## TASK TO CARRY OUT
Print every record below exactly as it stands, but leave out the pictures.

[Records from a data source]
#####
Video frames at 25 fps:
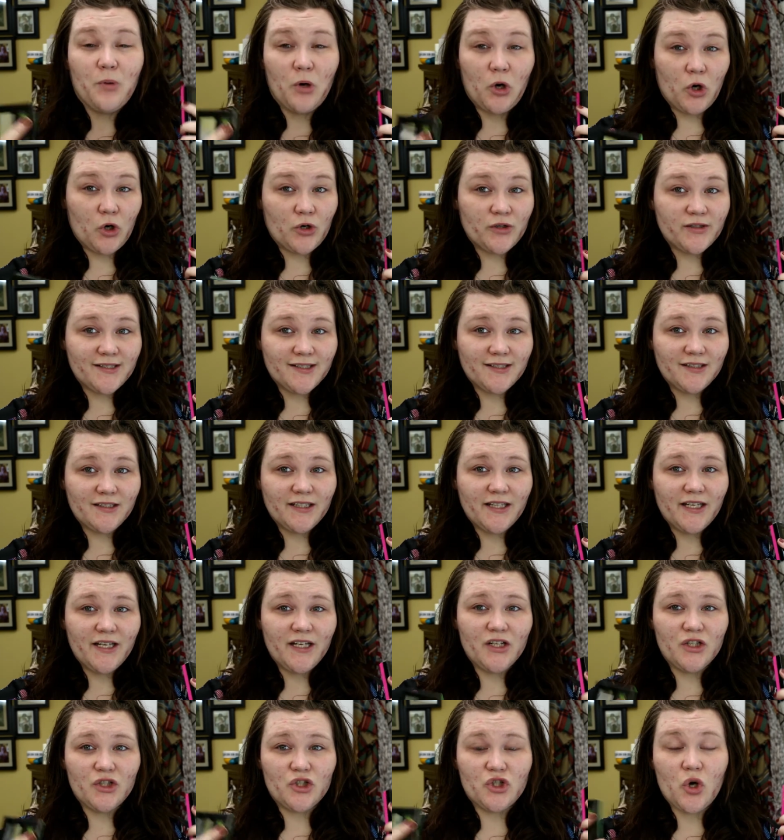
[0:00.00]

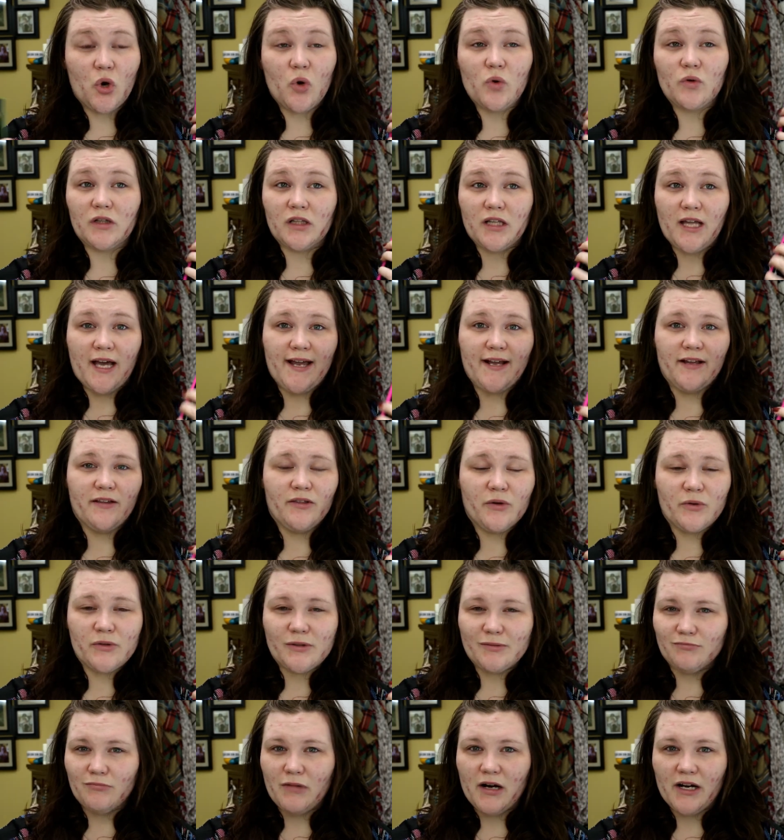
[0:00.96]
personally don't like
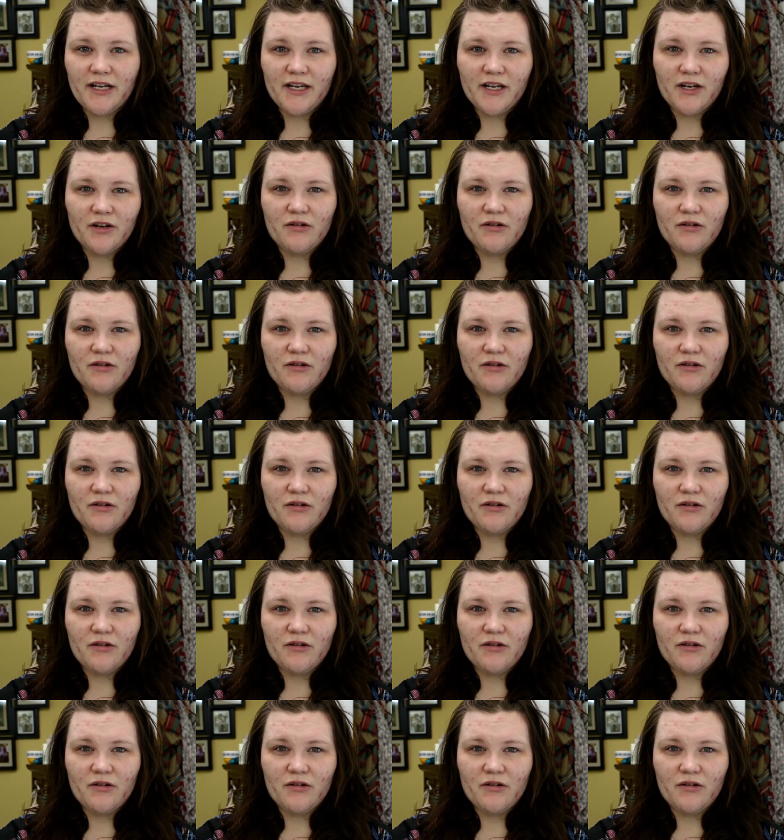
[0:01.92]
those muddy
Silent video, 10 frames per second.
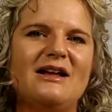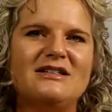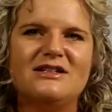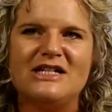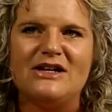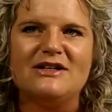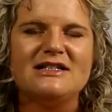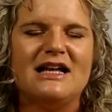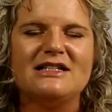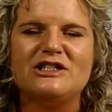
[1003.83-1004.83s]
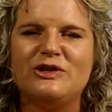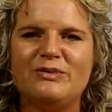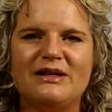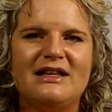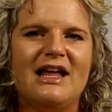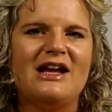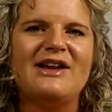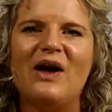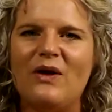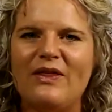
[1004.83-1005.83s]
doTERRA is not stupid. They
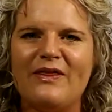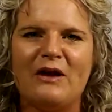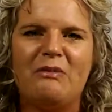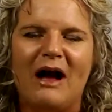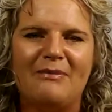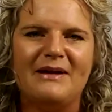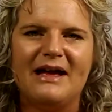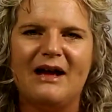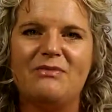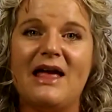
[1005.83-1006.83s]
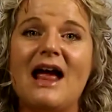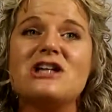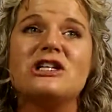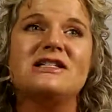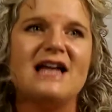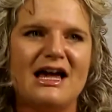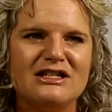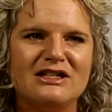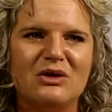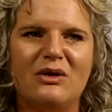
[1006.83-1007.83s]
know that they're popping up. They actually
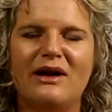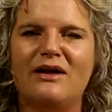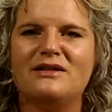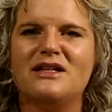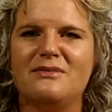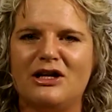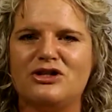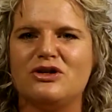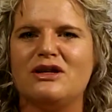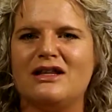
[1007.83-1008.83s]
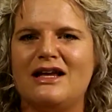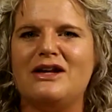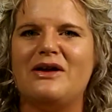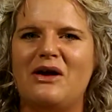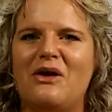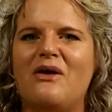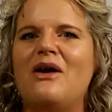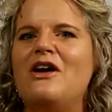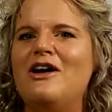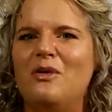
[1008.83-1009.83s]
test their oils to make sure that they know
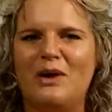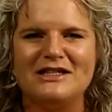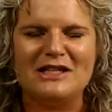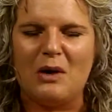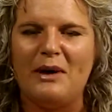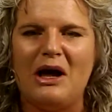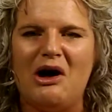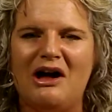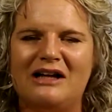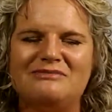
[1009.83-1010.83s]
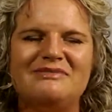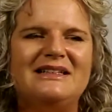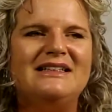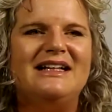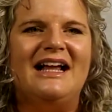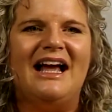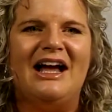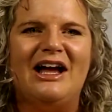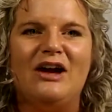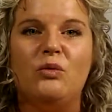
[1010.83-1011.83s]
what's going on
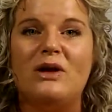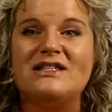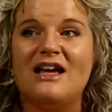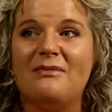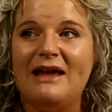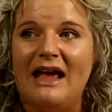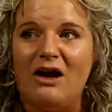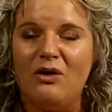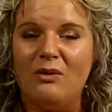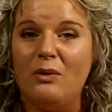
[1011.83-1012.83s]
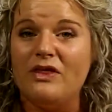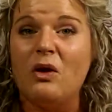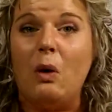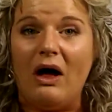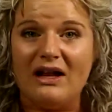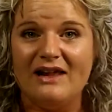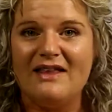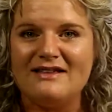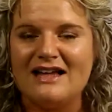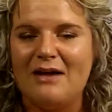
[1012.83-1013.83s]
and what's coming out, what the quality
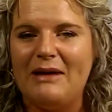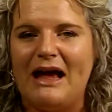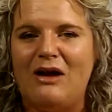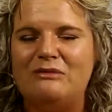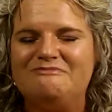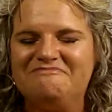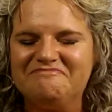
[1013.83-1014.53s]
that's coming out.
#####
## FINISHED EXERCISE
Video frames at 25 fps:
[0:00.00]

[0:00.96]
personally don't like
[0:01.92]
those muddy
Silent video, 10 frames per second.
[1003.83-1004.83s]
[1004.83-1005.83s]
doTERRA is not stupid. They
[1005.83-1006.83s]
[1006.83-1007.83s]
know that they're popping up. They actually
[1007.83-1008.83s]
[1008.83-1009.83s]
test their oils to make sure that they know
[1009.83-1010.83s]
[1010.83-1011.83s]
what's going on
[1011.83-1012.83s]
[1012.83-1013.83s]
and what's coming out, what the quality
[1013.83-1014.53s]
that's coming out.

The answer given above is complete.